Parent survey about ADHD services in Scotland published

April 17th 2018 saw the publication of the results of our survey of parents about health and education services for children with ADHD across Scotland. The survey was answered by more than 200 parents of children with a confirmed diagnosis of ADHD across Scotland and paints a picture of health and education services which are excellent at best, but not consistent enough. Many health services are overly focused on medication provision as the only treatment on offer for ADHD, and teachers urgently need more training on AD.

The report also highlights the huge value that peer support groups, including Coalition members, bring in supporting parents to feel less alone.

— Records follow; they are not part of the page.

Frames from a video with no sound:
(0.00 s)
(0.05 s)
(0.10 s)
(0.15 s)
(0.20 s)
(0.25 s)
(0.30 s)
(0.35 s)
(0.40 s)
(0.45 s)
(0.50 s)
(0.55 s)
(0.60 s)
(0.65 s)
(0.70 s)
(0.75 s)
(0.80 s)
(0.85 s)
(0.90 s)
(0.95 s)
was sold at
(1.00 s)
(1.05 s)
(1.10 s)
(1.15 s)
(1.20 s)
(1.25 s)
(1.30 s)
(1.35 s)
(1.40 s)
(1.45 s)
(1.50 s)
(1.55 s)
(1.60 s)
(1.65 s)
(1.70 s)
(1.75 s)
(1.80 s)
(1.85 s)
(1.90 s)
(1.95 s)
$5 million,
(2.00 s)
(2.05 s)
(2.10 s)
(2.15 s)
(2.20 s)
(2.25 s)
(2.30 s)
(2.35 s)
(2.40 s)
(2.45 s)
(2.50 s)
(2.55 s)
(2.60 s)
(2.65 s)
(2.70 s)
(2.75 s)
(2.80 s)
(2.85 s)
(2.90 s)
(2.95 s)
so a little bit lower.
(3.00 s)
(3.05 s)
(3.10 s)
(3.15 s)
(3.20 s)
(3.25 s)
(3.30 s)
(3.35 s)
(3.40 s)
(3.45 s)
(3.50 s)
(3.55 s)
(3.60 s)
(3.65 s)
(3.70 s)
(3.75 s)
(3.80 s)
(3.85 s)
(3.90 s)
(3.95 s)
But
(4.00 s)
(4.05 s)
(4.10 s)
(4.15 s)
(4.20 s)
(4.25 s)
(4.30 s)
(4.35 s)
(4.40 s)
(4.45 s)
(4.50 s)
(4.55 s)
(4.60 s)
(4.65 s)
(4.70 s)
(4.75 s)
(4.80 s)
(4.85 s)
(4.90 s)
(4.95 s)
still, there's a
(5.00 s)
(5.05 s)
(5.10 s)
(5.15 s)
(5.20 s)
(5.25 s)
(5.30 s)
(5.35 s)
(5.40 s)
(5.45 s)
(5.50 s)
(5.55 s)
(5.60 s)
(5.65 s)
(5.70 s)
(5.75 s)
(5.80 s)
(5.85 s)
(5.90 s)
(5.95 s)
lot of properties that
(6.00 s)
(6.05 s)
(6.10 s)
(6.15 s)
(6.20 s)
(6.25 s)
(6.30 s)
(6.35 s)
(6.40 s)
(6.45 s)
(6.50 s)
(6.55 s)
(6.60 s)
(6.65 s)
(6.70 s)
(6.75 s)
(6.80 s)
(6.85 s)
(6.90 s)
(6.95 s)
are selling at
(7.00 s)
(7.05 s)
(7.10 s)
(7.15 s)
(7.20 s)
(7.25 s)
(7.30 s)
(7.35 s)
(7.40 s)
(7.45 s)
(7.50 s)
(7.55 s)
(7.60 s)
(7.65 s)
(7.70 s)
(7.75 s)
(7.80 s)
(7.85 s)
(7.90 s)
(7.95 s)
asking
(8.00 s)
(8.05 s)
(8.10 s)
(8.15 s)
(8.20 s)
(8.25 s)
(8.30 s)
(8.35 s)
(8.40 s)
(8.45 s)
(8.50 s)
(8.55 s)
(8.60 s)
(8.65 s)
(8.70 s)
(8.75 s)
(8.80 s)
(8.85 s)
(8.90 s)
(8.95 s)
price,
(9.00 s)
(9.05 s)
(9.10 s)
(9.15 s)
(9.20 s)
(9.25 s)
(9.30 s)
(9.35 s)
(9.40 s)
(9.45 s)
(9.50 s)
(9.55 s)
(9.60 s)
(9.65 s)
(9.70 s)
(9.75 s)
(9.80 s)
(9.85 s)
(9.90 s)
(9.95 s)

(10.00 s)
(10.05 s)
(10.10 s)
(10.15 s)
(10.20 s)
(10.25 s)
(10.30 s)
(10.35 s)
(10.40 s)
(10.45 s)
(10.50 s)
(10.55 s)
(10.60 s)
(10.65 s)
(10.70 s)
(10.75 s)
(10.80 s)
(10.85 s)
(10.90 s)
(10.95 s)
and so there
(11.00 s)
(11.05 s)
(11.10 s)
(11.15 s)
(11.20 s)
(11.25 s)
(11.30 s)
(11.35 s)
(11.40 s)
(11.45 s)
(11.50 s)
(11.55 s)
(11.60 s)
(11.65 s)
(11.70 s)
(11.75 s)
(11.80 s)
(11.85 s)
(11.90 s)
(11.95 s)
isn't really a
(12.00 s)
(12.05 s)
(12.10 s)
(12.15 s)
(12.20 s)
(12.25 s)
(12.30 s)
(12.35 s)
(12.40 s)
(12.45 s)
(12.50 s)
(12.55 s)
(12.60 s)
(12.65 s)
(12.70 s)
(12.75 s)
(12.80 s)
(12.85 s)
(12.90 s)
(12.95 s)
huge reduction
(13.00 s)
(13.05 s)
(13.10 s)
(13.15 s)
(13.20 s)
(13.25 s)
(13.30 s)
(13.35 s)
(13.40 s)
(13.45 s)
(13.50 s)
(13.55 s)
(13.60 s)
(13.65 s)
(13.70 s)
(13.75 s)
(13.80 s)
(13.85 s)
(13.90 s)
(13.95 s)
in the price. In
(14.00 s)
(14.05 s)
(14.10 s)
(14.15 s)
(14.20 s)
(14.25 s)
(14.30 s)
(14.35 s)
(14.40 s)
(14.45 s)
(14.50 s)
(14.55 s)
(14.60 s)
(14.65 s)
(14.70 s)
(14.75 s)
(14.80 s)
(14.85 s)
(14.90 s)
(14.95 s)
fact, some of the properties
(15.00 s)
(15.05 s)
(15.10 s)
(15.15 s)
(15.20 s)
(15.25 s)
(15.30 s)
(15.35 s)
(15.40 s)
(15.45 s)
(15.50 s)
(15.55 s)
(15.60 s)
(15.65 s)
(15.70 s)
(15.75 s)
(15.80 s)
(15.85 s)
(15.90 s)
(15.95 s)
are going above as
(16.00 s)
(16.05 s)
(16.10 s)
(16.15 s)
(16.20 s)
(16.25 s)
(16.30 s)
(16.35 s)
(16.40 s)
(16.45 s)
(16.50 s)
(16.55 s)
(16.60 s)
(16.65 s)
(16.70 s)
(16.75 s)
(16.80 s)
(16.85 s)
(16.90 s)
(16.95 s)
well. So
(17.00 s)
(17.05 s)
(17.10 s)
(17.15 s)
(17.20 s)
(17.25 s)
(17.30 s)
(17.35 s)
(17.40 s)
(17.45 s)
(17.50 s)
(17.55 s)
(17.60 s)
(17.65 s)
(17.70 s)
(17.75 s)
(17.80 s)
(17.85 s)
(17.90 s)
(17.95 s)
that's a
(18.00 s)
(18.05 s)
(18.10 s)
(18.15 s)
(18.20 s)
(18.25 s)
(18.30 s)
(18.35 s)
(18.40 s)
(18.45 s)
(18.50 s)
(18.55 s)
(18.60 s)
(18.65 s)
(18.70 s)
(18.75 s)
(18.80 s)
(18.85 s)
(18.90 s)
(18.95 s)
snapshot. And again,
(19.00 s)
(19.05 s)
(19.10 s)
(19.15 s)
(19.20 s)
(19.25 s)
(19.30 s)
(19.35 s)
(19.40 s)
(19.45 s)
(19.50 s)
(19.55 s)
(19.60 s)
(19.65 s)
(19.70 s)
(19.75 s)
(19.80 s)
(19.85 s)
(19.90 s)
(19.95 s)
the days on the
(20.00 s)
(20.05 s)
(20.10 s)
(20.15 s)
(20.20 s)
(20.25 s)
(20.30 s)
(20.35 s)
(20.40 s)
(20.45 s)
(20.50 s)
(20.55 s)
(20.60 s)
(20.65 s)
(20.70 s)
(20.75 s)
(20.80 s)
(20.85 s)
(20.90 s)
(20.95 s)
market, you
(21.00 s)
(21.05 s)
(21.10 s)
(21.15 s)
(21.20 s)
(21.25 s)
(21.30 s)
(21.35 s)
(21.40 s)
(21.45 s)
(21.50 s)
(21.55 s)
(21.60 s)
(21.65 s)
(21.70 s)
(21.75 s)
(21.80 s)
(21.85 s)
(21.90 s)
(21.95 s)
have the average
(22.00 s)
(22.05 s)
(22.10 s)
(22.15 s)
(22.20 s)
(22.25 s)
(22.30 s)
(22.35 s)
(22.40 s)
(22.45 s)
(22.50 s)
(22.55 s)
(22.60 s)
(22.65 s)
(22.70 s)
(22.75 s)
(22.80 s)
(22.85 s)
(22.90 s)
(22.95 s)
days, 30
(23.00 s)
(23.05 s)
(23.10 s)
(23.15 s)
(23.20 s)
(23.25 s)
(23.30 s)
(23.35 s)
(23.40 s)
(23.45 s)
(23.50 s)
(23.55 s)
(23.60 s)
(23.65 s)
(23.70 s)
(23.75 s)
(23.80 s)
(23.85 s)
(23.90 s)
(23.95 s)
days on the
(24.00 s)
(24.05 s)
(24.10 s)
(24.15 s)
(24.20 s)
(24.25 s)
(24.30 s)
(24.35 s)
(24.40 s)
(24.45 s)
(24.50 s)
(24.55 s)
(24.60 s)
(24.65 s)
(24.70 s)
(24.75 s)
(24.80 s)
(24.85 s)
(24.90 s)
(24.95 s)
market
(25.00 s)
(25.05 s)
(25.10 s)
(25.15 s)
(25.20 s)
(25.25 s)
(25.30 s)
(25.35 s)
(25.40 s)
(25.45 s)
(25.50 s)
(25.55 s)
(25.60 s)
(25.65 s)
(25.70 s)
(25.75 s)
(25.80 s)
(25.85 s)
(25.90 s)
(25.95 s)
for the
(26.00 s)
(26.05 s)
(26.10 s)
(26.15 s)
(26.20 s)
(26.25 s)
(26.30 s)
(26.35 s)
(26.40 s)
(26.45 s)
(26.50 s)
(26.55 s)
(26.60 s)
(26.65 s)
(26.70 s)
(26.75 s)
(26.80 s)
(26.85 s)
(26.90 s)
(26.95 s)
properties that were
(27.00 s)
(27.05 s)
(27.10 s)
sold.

Download our press release about the report here

The report makes a number of recommendations:

For Health Services:

  1. Waiting times for CAMHS teams are unacceptably long in some areas and this is a barrier to timely assessment and review of children with ADHD. They need to be reduced.
  2. Parent training tailored to the needs of parents of children with ADHD should be offered to all families at diagnosis.   Programmes such as NHS Fife’s Pinc© for parents of primary school children and Young People In Control (YPinc)©, which recognises the changing needs of adolescents, should be available for all families.
  3. The availability of written information offered to parents and children about ADHD needs to be improved.   Children need information tailored to their age group.   As children mature and reach adolescence, it is particularly important that they are supported to find out about ADHD for themselves and begin to take responsibility for managing their own condition.
  4. Current treatment for ADHD is very medication-focused. Whilst our survey could not assess unmet need, there is a case for greater multi-disciplinary team support, involving not only ADHD nurses and psychiatrists but also psychologists, occupational therapists, speech and language therapists and dieticians for children with more complex needs. Families who do not at first accept the offer of medication should not be discharged from the service if they still have needs.
  5. ADHD cannot be seen in isolation. There is a need for more joined-up neurodevelopmental care pathways where children can be assessed for related difficulties such as ASD and sensory issues alongside ADHD, and holistic treatment plans can be put in place.
  6. CAMHS teams need to be more proactive in reaching out to education services, and not only as part of the assessment process. After diagnosis, CAMHS should be working with schools to ensure they understand the diagnosis and make and implement appropriate plans, and jointly to monitor the effectiveness of both health and educational interventions.

For Education Services:

  1. Additional support plans for children with ADHD need to be made and, crucially, consistently implemented by schools. This includes clear communication between teaching staff and between schools and parents.
  2. Teachers need more training about ADHD, both in order to recognise signs and symptoms and refer children for assessment and also to manage children with ADHD in the classroom. There should be a systematic programme of continuing professional development about ADHD and related disorders, as well as online resources available as needed to support teachers.
  3. Mainstream education may be an unrealistic goal for some children with ADHD and more complex needs. Where needed and appropriate, specialist provision should be available.